Umm, this doesn't work. The "const Instruction i = ..." appears
in every block as a new local variable. Ok, easy fix: remove the
"const" from the main declaration and the "const Instruction"
redeclaration in every block.
> A quick test let me think it allows to gain up to 5%-10% on
> sparcs using some benches of
> http://shootout.alioth.debian.org/, but performs worst on i386
> (because of replicated code in BREAK I guess, and less
> registers). So if anybody wants to play with it and see how it
> performs on their system...
Well, I've looked into the x86 assembler output: GCC is smart
enough to recognize the identical code sequences and merges all
of them into a single instance. This means you still get a single
indirect branch with no advantages for branch prediction.
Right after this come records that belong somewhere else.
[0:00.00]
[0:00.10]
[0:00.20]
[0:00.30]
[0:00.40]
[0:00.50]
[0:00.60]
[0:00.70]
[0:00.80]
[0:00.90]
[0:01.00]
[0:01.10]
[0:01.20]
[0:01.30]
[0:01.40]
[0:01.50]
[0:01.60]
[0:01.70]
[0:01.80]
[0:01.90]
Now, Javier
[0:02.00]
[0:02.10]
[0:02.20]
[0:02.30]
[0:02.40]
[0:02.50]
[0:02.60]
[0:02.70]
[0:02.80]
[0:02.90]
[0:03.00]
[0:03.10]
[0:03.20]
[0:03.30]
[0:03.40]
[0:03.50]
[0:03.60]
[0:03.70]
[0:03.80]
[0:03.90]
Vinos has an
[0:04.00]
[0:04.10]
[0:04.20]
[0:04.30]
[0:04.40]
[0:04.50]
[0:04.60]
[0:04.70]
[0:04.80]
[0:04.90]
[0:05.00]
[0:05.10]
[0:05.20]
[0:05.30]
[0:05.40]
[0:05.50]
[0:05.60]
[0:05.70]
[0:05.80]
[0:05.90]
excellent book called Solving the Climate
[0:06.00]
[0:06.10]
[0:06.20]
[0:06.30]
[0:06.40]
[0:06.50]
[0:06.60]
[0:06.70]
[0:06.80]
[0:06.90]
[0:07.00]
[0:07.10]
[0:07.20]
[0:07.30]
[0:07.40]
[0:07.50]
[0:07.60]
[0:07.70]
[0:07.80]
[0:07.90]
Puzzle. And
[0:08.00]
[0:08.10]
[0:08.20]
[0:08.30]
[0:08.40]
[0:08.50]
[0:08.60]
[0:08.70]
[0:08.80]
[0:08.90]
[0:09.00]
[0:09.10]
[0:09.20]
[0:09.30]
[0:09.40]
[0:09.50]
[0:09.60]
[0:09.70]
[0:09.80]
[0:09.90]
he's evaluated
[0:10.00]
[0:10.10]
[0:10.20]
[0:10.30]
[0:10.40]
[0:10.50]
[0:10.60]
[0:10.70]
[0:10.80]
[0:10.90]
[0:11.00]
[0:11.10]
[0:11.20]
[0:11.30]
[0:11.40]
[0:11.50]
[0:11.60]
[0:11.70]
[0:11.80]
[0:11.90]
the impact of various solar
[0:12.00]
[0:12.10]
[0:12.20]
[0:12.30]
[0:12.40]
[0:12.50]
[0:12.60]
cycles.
So you absolutely must compile lvm.c (and only this file) with
-fno-crossjumping or you won't see any effect, no matter how hard
Still ... the generated code is not faster and has gotten huge
(I-cache bloat). It's better to change the hook check to:
if (L->hookmask & (LUA_MASKLINE | LUA_MASKCOUNT)) goto activehook;
... and add the code for the uncommon execution path at the end
(might be beneficial for plain Lua, too).
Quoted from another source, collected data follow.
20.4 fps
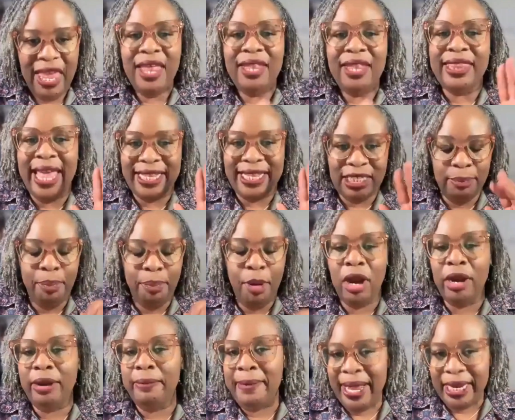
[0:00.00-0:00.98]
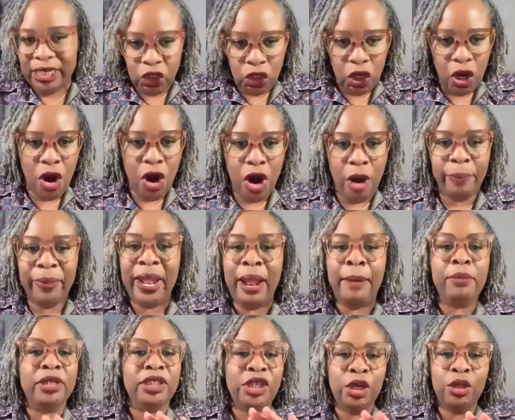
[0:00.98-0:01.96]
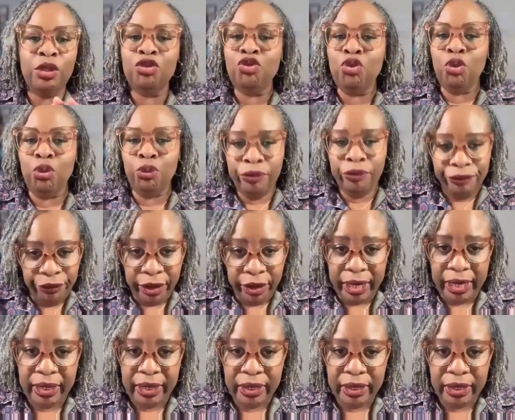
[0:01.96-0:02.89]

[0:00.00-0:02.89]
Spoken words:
That's a part of my charm that I'm going to tell you the truth for free.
The register allocator seems to have a hard time with the main
loop on a register-starved x86. Even with -fomit-frame-pointer.
And it makes some unfortunate decisions, too (like spilling ra
before the branch). Moving the StkId ra = RA(i) into every block
helps a bit. Anyway, the generated code is still messy and spills
far too many registers.
I benchmarked this on a PIII and a P4 with GCC 3.3/3.4 and -O3
-fomit-frame-pointer (plus -fno-crossjumping for lvm.c). The
numbers given are the speedup (+) or reduction (-) in percent
against stock Lua 5.1 (compiled with the same options):
Benchmark PIII P4
binarytrees +10 -6
cheapconcw +11 +12
fannkuch 0 +5
knucleotide +4 -3
mandelbrot +7 -2
nbody +6 -6
nsieve +7 -24
nsievebits +12 -5
pidigits +17 +1
recursive +15 +11
regexdna +2 -5
revcomp +7 -8
spectralnorm +3 -12
sumfile +6 -11
(All other benchmarks are +-0 because the bottleneck is elsewhere.)
Not really convincing. Especially on the P4, which has deeper
pipelines and should benefit a lot more from the fewer branch
mispredictions. But I guess its I-cache suffers badly from the
code explosion. Well ... it was worth a try.
> Regarding LuaJIT, and referring to article I mentioned (more
> details here:
> http://www.cs.toronto.edu/~bv/tcl2005/tcl2005-slides.pdf). Does
> LuaJIT use similar techniques to reduce misprediction and/or
> inline code in branches?
LuaJIT compiles to machine code, i.e. inlining all opcodes. So it
has zero dispatch overhead by definition. And it's doing a lot
more optimizations, too (like specialization or inlining library
functions). You can have a look at the assembler output with:
luajit -O -j dump somefile.lua
Just in case you want to compare the above numbers with LuaJIT:
E.g. LuaJIT is 6.74 times faster for mandelbrot and the above
gets you around 1.07 or 0.98 compared to plain Lua (which is the
reference with 1.00).